3. He warns them against sin, and exhorts them both to frighten and to reason themselves out of it (v. 4): "Stand in awe and sin not" (be angry and sin not, so the LXX., and some think the apostle takes that exhortation from him, Eph. iv. 26); "commune with your own hearts; be converted, and, in order thereunto, consider and fear." Note, (1.) We must not sin, must not miss our way and so miss our aim. (2.) One good remedy against sin is to stand in awe. Be moved (so some), in opposition to carelessness and carnal security. "Always keep up a holy reverence of the glory and majesty of God, and a holy dread of his wrath and curse, and dare not to provoke him." (3.) One good means of preventing sin, and preserving a holy awe, is to be frequent and serious in communing with our own hearts: "Talk with your hearts; you have a great deal to say to them; they may be spoken with at any time; let it not be unsaid." A thinking man is in a fair way to be a wise and a good man. "Commune with your hearts; examine them by serious self-reflection, that you may acquaint yourselves with them and amend what is amiss in them; employ them in solemn pious meditations; let your thoughts fasten upon that which is good and keep closely to it. Consider your ways, and observe the directions here given in order to the doing of this work well and to good purpose." [1.] "Choose a solitary time; do it when you lie awake upon your beds. Before you turn yourself to go to sleep at night" (as some of the heathen moralists have directed) "examine your consciences with respect to what you have done that day, particularly what you have done amiss, that you may repent of it. When you awake in the night meditate upon God, and the things that belong to your peace." David himself practised what he here counsels others to do (Ps. lxiii. 6), I remember thee on my bed. Upon a sick-bed, particularly, we should consider our ways and commune with our own hearts about them. [2.] "Compose yourselves into a serious frame: Be still. When you have asked conscience a question be silent, and wait for an answer; even in unquiet times keep you spirits calm and quiet."

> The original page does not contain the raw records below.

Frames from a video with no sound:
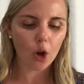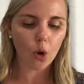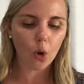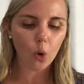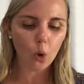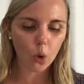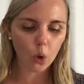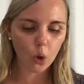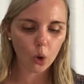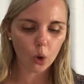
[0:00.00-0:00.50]

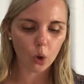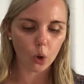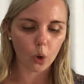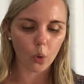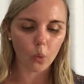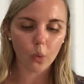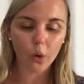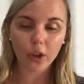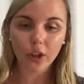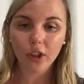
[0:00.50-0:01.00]

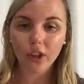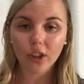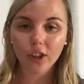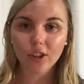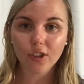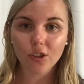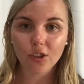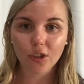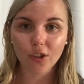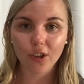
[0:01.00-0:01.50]
Or what you
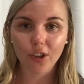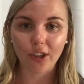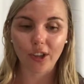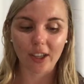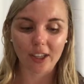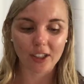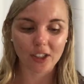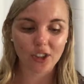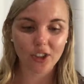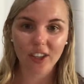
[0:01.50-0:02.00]
can do
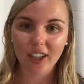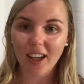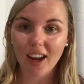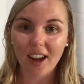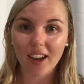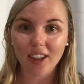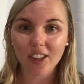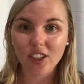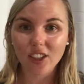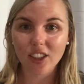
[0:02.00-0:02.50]
is you can
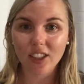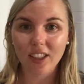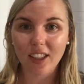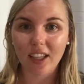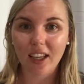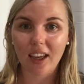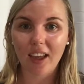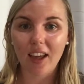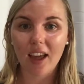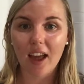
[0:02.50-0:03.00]

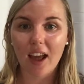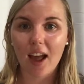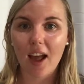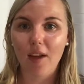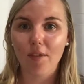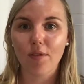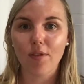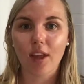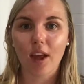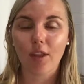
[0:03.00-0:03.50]
actually
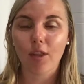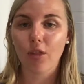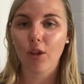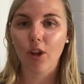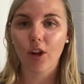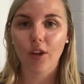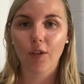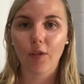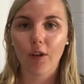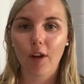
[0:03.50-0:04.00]
have that
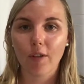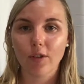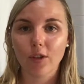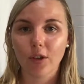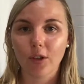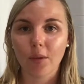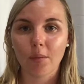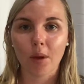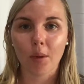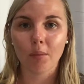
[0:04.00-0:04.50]

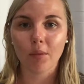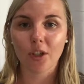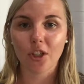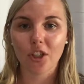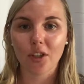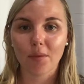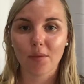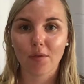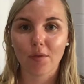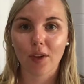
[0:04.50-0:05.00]
$35
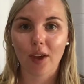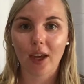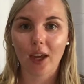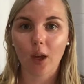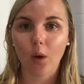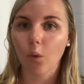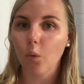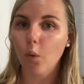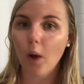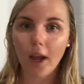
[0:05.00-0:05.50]
membership
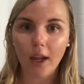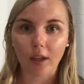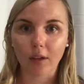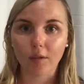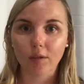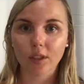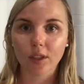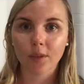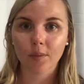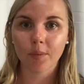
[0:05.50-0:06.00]
fee
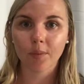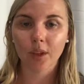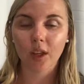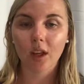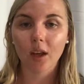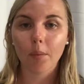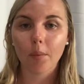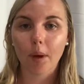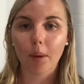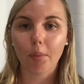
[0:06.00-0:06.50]
waived
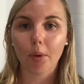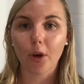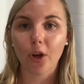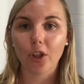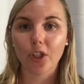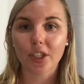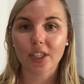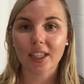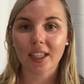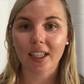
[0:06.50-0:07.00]
by
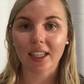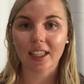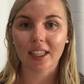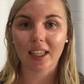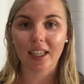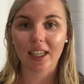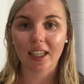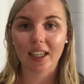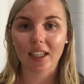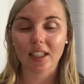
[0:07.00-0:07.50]
purchasing a
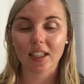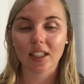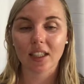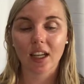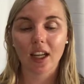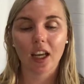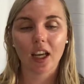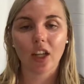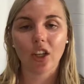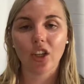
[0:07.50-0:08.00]
kit.
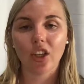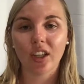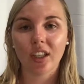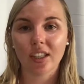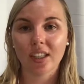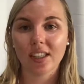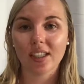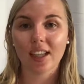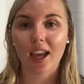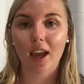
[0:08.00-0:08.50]
And you're
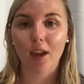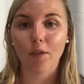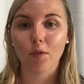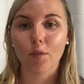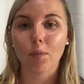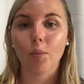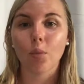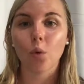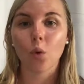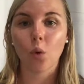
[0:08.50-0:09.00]
going to save
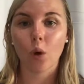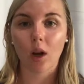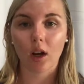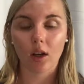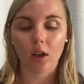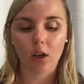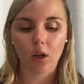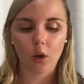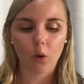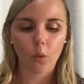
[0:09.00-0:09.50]

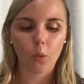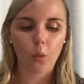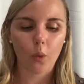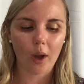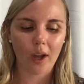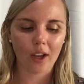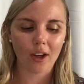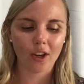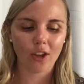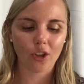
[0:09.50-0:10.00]
more
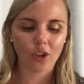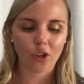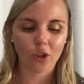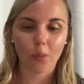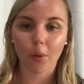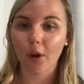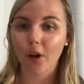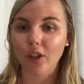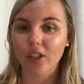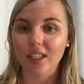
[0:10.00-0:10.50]
when you
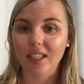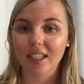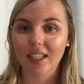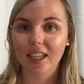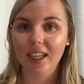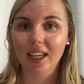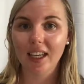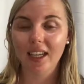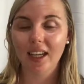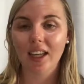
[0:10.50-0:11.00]
purchase a
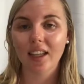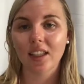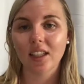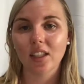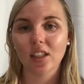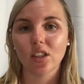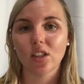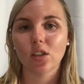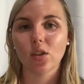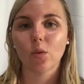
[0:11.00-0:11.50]
kit. And
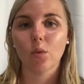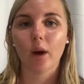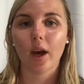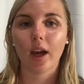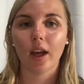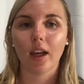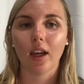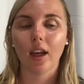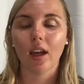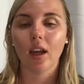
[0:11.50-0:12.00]
this is the
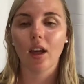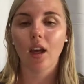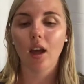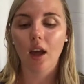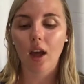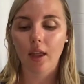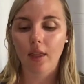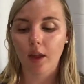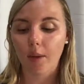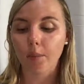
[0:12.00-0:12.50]
way
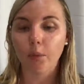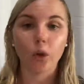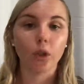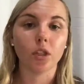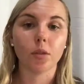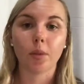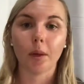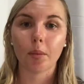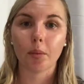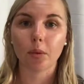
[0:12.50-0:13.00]
that
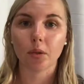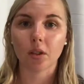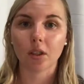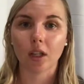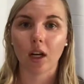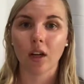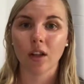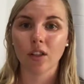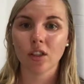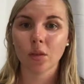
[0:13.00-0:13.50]
most people
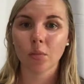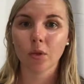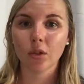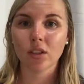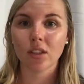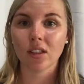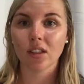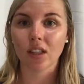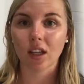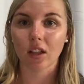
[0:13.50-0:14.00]
start. It's the
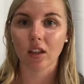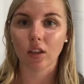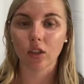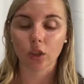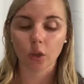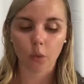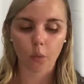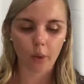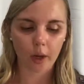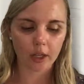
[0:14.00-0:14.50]
most
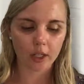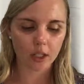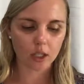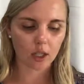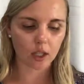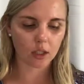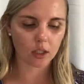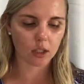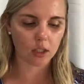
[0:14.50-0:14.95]
intelligent way to get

4. He counsels them to make conscience of their duty (v. 5): Offer to God the sacrifice of righteousness. We must not only cease to do evil, but learn to do well. Those that were disaffected to David and his government would soon come to a better temper, and return to their allegiance, if they would but worship God aright; and those that know the concerns that lie between them and God will be glad of the Mediator, the Son of David. It is required here from every one of us, (1.) That we serve him: "Offer sacrifices to him, your own selves first, and your best sacrifices." But they must be sacrifices of righteousness, that is, good works, all the fruits of the reigning love of God and our neighbour, and all the instances of a religious conversation, which are better than all burnt-offerings and sacrifices. "Let all your devotions come from an upright heart; let all your alms be sacrifices of righteousness." The sacrifices of the unrighteous God will not accept; they are an abomination, Isa. i. 11, &c. (2.) That we confide in him. "First make conscience of offering the sacrifices of righteousness and then you are welcome to put your trust in the Lord. Serve God without any diffidence of him, or any fear of losing by him. Honour him, by trusting in him only, and not in your wealth nor in an arm of flesh; trust in his providence, and lean not to your own understanding; trust in his grace, and go not about to establish your own righteousness or sufficiency."

In singing these verses we must preach to ourselves the doctrine of the provoking nature of sin, the lying vanity of the world, and the unspeakable happiness of God's people; and we must press upon ourselves the duties of fearing God, conversing with our own hearts, and offering spiritual sacrifices; and in praying over these verses we must beg of God grace thus to think and thus to do.